-- Opening Marker --

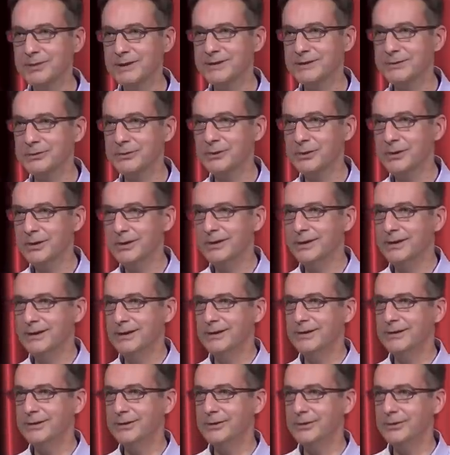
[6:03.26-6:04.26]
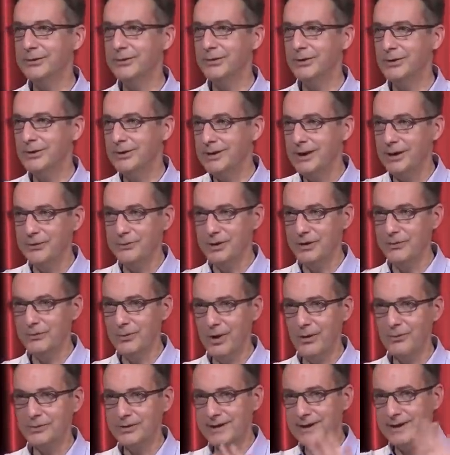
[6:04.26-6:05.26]
parce que euh, la nuit
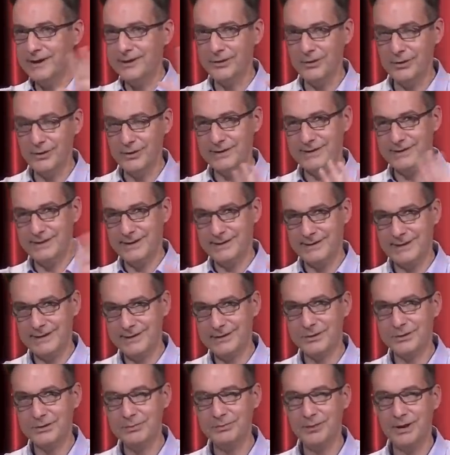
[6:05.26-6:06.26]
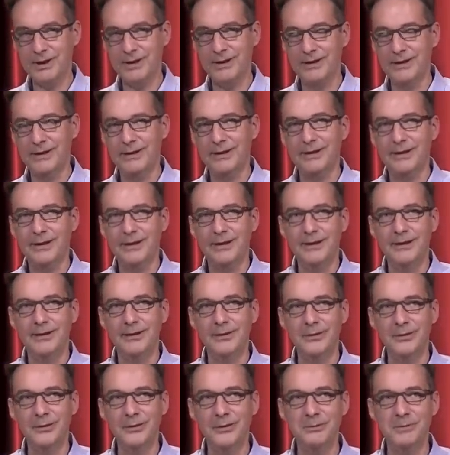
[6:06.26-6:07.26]
noire, on est d'accord, ça, ça ne change pas.
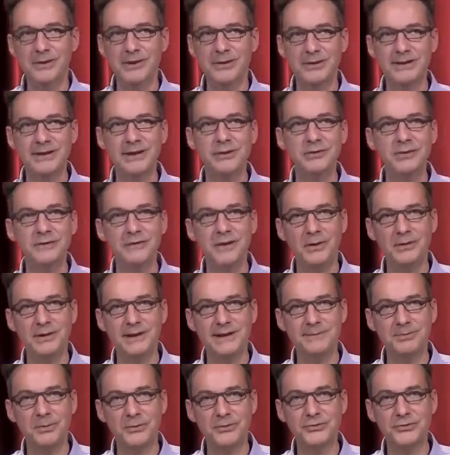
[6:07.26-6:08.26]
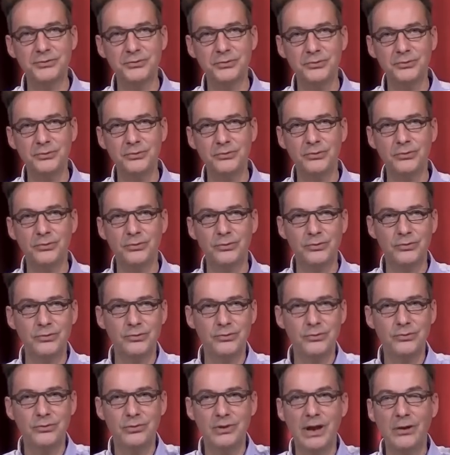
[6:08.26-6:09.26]
mais dans un univers en expansion,
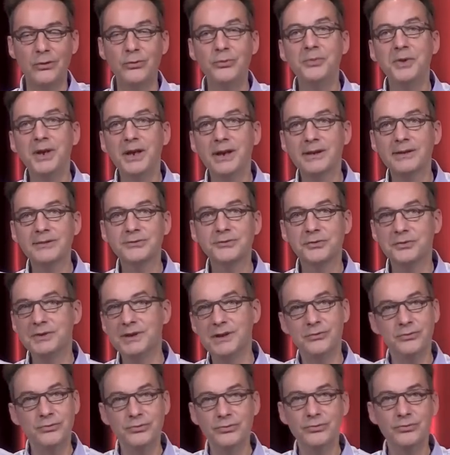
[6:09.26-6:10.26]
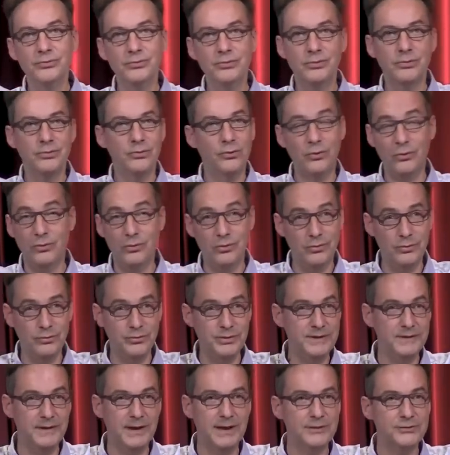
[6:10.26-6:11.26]
la lumière se dilue,
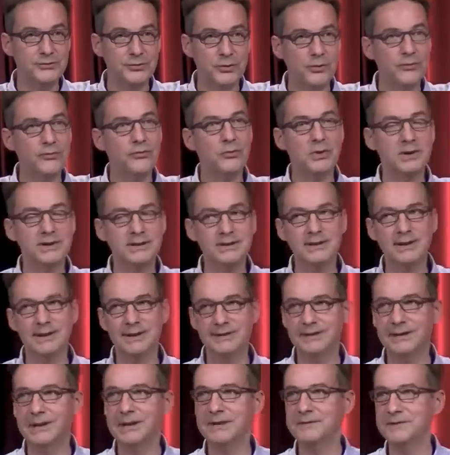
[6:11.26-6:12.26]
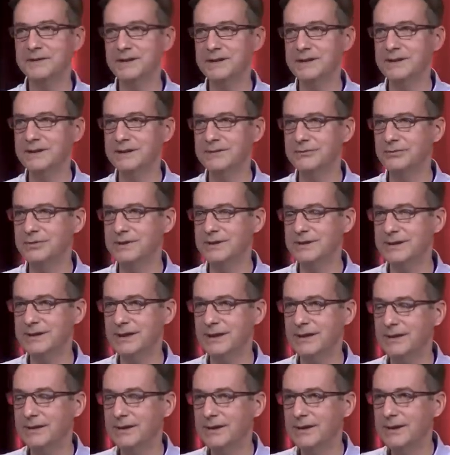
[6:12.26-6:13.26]
l'univers se refroidit, hein, c'est la physique qui vous dit
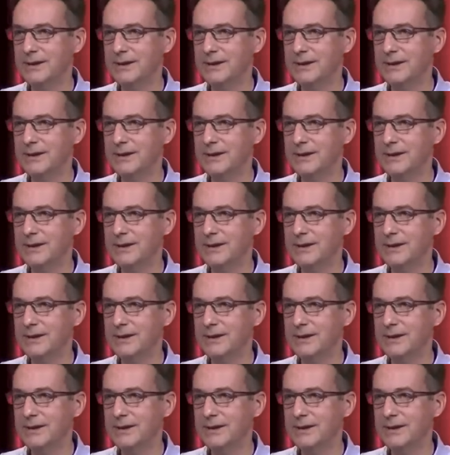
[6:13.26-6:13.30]
ça.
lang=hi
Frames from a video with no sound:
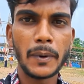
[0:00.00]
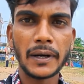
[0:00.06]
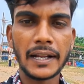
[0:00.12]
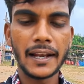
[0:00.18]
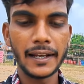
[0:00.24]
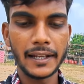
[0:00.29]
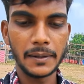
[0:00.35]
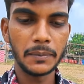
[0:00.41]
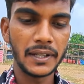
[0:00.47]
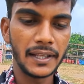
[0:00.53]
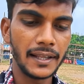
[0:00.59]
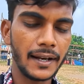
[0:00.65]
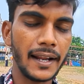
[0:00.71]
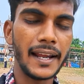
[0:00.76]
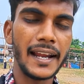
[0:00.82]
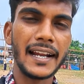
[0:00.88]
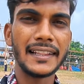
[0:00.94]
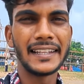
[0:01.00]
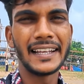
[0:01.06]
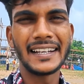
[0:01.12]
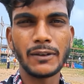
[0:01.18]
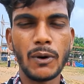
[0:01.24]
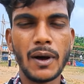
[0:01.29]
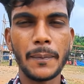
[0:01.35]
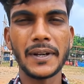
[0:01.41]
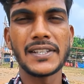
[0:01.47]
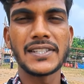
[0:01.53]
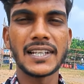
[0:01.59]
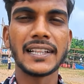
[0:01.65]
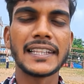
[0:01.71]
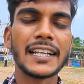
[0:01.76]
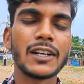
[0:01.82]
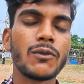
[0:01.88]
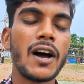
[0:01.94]
पंडाल नहीं बनाया जा रहा है एंड देन वहाँ पर
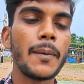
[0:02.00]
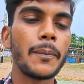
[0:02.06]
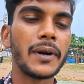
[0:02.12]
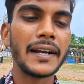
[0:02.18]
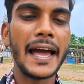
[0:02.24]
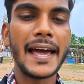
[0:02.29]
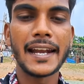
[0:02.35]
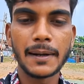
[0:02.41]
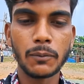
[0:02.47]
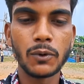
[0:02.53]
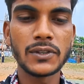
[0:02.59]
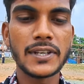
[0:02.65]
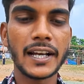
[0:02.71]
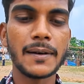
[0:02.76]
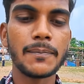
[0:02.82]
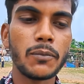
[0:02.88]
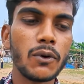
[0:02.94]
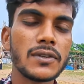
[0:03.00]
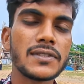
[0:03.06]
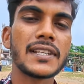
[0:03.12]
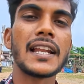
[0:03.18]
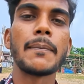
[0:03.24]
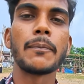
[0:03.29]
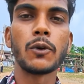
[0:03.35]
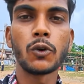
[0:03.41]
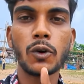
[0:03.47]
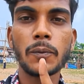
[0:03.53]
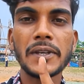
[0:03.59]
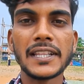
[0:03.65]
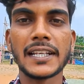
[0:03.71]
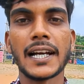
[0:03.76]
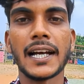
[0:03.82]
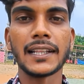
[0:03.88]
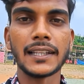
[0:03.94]
चलते हैं वहाँ पर डायरेक्ट हम लोग जाके पहुँचते हैं आप लोग को भी
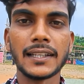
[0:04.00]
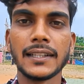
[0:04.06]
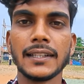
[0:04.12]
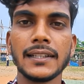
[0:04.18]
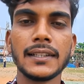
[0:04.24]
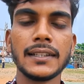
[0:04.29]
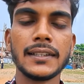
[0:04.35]
दिखाते हैं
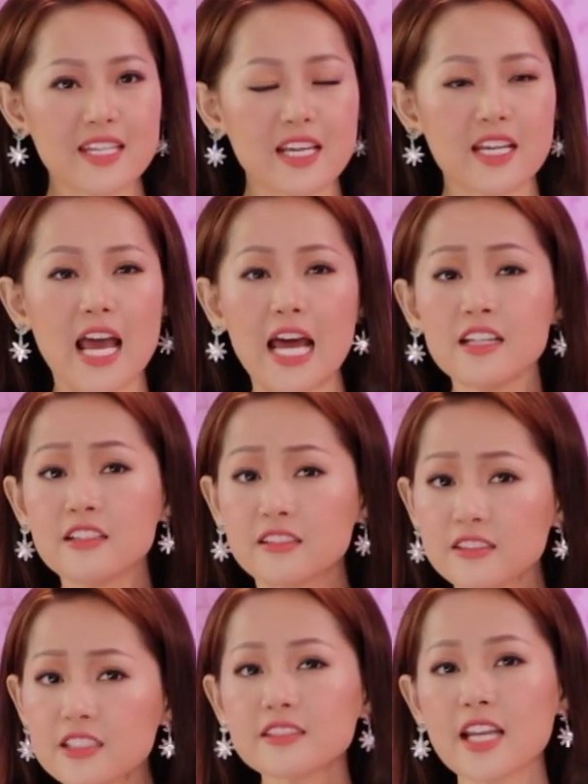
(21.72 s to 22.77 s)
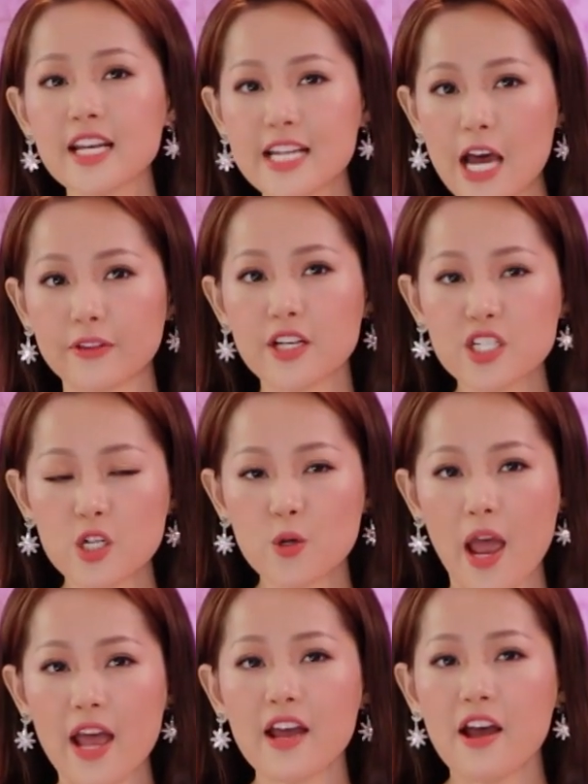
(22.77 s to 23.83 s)
là gì, ảnh hưởng như thế nào tới sức
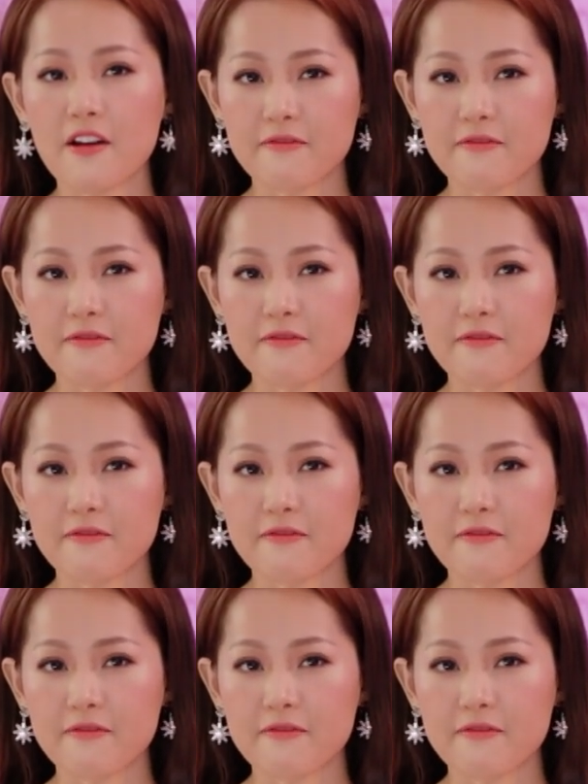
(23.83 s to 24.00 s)
khỏe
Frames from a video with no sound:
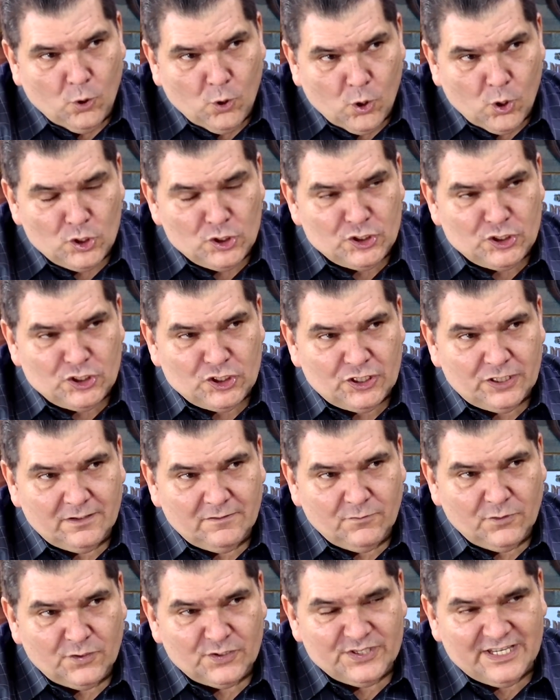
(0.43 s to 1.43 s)
Hoje,
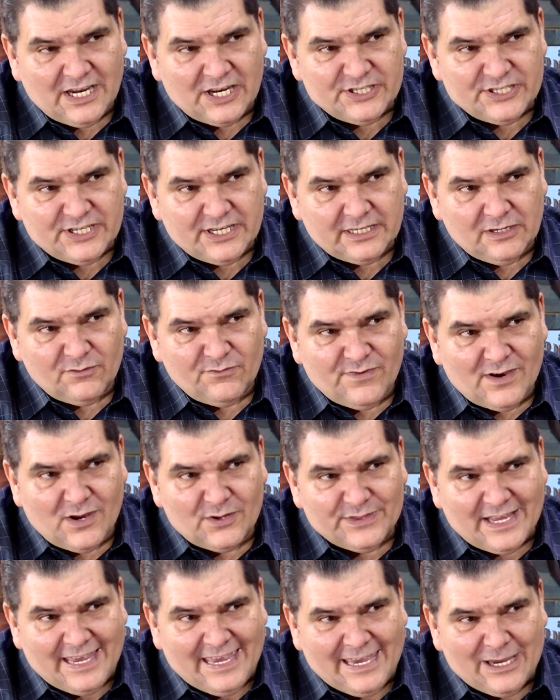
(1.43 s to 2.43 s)
você acha que
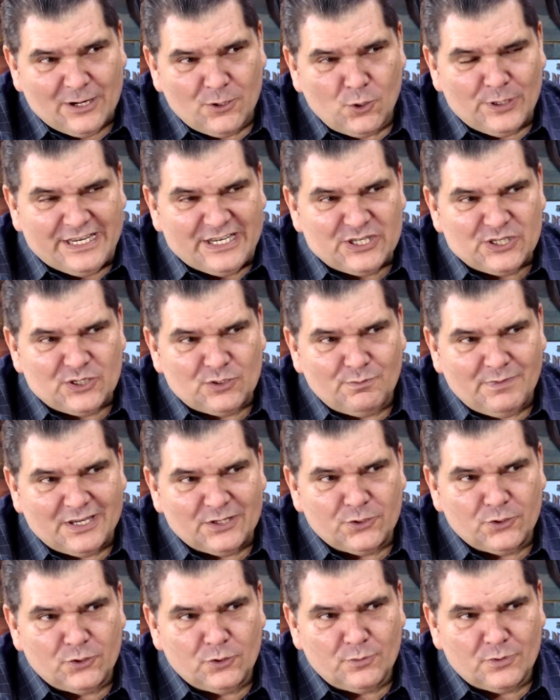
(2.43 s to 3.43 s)
falta
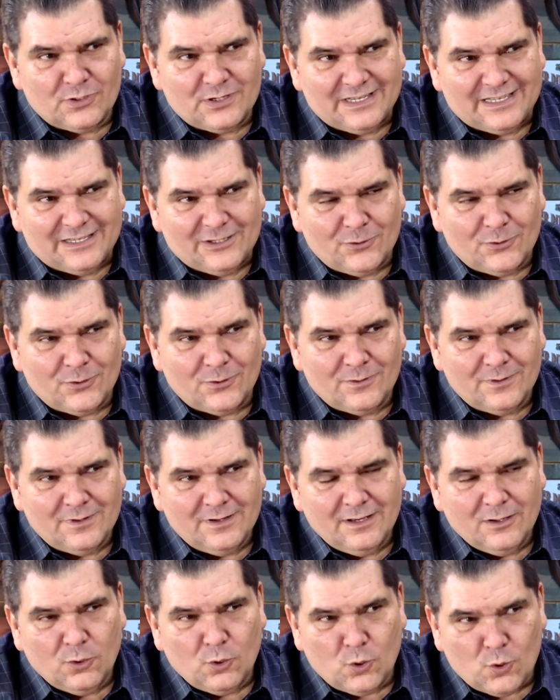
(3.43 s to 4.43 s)
reconhecimento do Bocalon
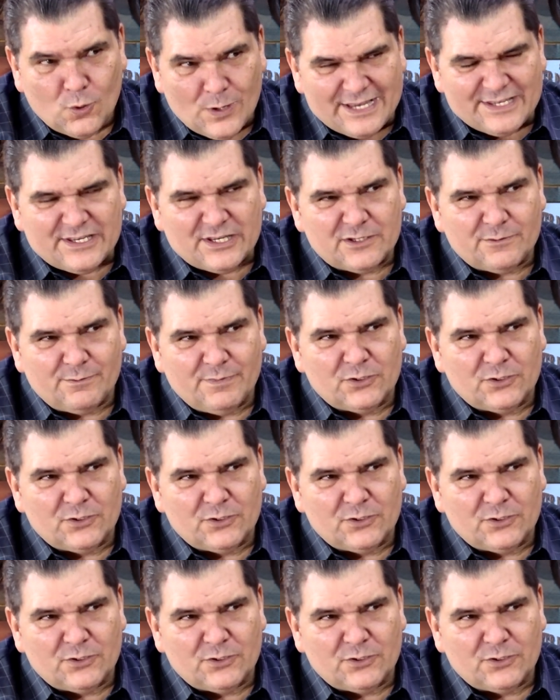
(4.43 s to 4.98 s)
com essas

-- Closing Marker --

#### [YOUR OBJECTIVE]
Only the lines from the one with "(0.43 s to 1.43 s)" through the end of the listing should be transcribed, exactly and without pictures.

#### [ANSWER TO THIS EXERCISE]
(0.43 s to 1.43 s)
Hoje,
(1.43 s to 2.43 s)
você acha que
(2.43 s to 3.43 s)
falta
(3.43 s to 4.43 s)
reconhecimento do Bocalon
(4.43 s to 4.98 s)
com essas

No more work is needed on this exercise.